MQTT Keep-Alive is how your broker knows your clients are still alive and kicking, even when they’re not actively sending data.

Here’s a basic MQTT setup:

# Publisher (client)
import paho.mqtt.client as mqtt
import time

broker_address = "your_broker_ip"
port = 1883
client_id = "publisher_client"

def on_connect(client, userdata, flags, rc):
    if rc == 0:
        print("Connected to MQTT Broker!")
    else:
        print(f"Failed to connect, return code {rc}\n")

def on_publish(client, userdata, mid):
    print(f"Message Published with MID: {mid}")

client = mqtt.Client(client_id=client_id)
client.on_connect = on_connect
client.on_publish = on_publish

client.connect(broker_address, port)
client.loop_start() # Start network loop in background thread

for i in range(10):
    msg = f"hello-{i}"
    client.publish("test/topic", msg)
    time.sleep(2)

client.loop_stop() # Stop network loop
client.disconnect()
# Subscriber (client)
import paho.mqtt.client as mqtt

broker_address = "your_broker_ip"
port = 1883
client_id = "subscriber_client"

def on_connect(client, userdata, flags, rc):
    if rc == 0:
        print("Connected to MQTT Broker!")
        client.subscribe("test/topic")
    else:
        print(f"Failed to connect, return code {rc}\n")

def on_message(client, userdata, msg):
    print(f"Received message: {msg.payload.decode()} on topic {msg.topic}")

client = mqtt.Client(client_id=client_id)
client.on_connect = on_connect
client.on_message = on_message

client.connect(broker_address, port)

client.loop_forever()

When a client connects, it can specify a keepalive interval in seconds. This is the maximum period of time (in seconds) the client will allow itself to be without communication from the server. If the client does not hear from the server within this time, it will send a PINGREQ packet. The server, in turn, is expected to respond with a PINGRESP packet. If the client does not receive a PINGRESP within the keepalive interval, it will disconnect. Conversely, the broker also uses the keepalive interval to determine if a client has become unresponsive. If the broker doesn’t receive any PINGREQ packets or other messages from the client within the keepalive interval, it will assume the client is dead and disconnect it.

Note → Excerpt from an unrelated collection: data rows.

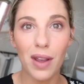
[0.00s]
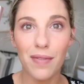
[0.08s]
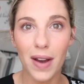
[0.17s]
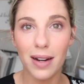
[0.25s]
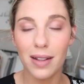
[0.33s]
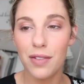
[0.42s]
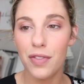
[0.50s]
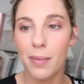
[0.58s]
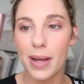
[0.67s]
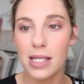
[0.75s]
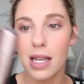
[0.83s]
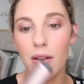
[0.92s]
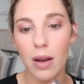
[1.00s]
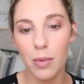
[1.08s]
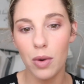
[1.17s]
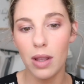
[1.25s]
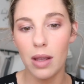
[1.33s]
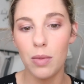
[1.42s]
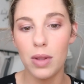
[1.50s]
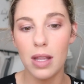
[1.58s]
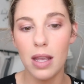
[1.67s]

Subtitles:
Okay, finally for mascara, I'm going in with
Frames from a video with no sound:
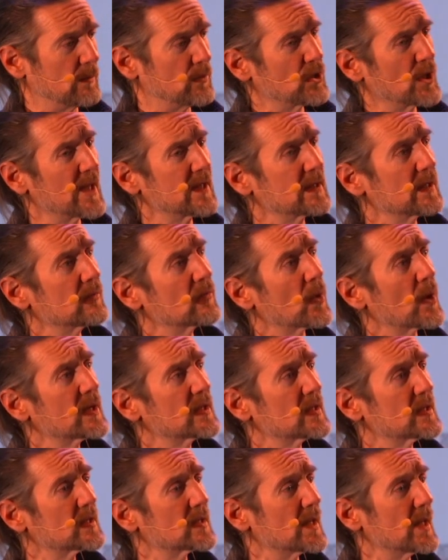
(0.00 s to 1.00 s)
chesty
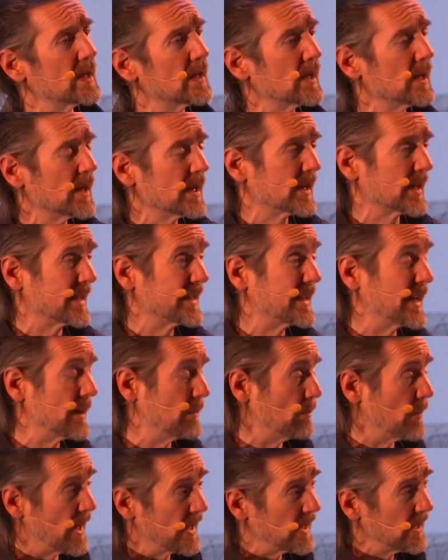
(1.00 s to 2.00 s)
voices that can get
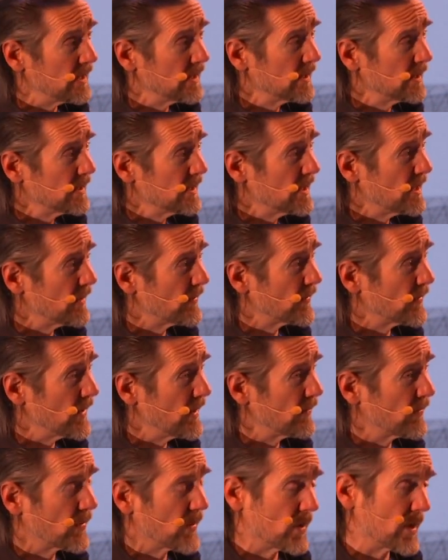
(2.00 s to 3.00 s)
muddy if,
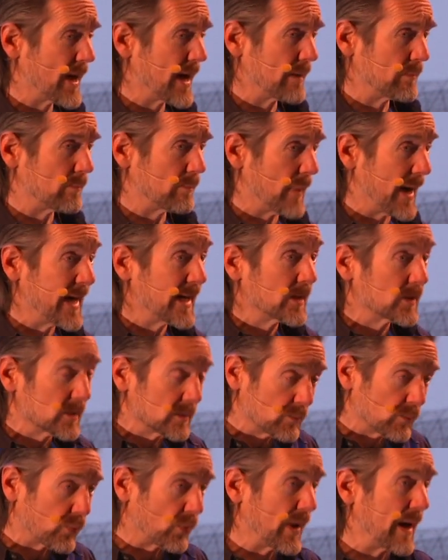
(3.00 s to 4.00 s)
if they're not mic'd
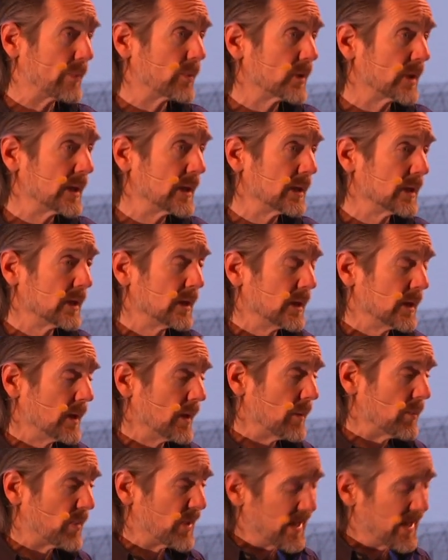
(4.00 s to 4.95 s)
properly. But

The primary problem this solves is detecting dead or lost clients gracefully. Without keep-alive, a broker might hold onto resources for a client that has crashed or lost its network connection indefinitely, or until a manual cleanup. The keep-alive mechanism ensures that the broker proactively disconnects such clients.

This is how you set the keepalive in paho-mqtt:

# Publisher with keepalive
import paho.mqtt.client as mqtt

broker_address = "your_broker_ip"
port = 1883
client_id = "publisher_with_keepalive"
keepalive_interval = 60 # seconds

client = mqtt.Client(client_id=client_id)
client.connect(broker_address, port, keepalive_interval)
# ... rest of your client code

On the broker side (e.g., Mosquitto), the keepalive_timeout setting in mosquitto.conf controls how long the broker waits for a PINGREQ or any other packet from a client before considering it disconnected. The default is typically 15 minutes (900 seconds).

# mosquitto.conf
# Default is 900 seconds (15 minutes)
keepalive_timeout 60

If you set keepalive_interval on the client to 60 seconds, and keepalive_timeout on the broker to 60 seconds, the client will send a PINGREQ every 60 seconds, and the broker will expect one within 60 seconds. This provides a quick detection loop. If the client misses sending a PINGREQ (e.g., due to a network hiccup), the broker will disconnect it within that 60-second window. If the broker is slow to respond to a PINGREQ, the client will disconnect.

A common pattern for detecting disconnected devices is to use the on_disconnect callback on the client side. This callback is invoked when the client is disconnected from the broker, whether intentionally or due to an error or keep-alive failure.

# Client with disconnect handling
import paho.mqtt.client as mqtt

broker_address = "your_broker_ip"
port = 1883
client_id = "disconnect_handler"
keepalive_interval = 30 # seconds

def on_connect(client, userdata, flags, rc):
    if rc == 0:
        print("Connected to MQTT Broker!")
    else:
        print(f"Failed to connect, return code {rc}\n")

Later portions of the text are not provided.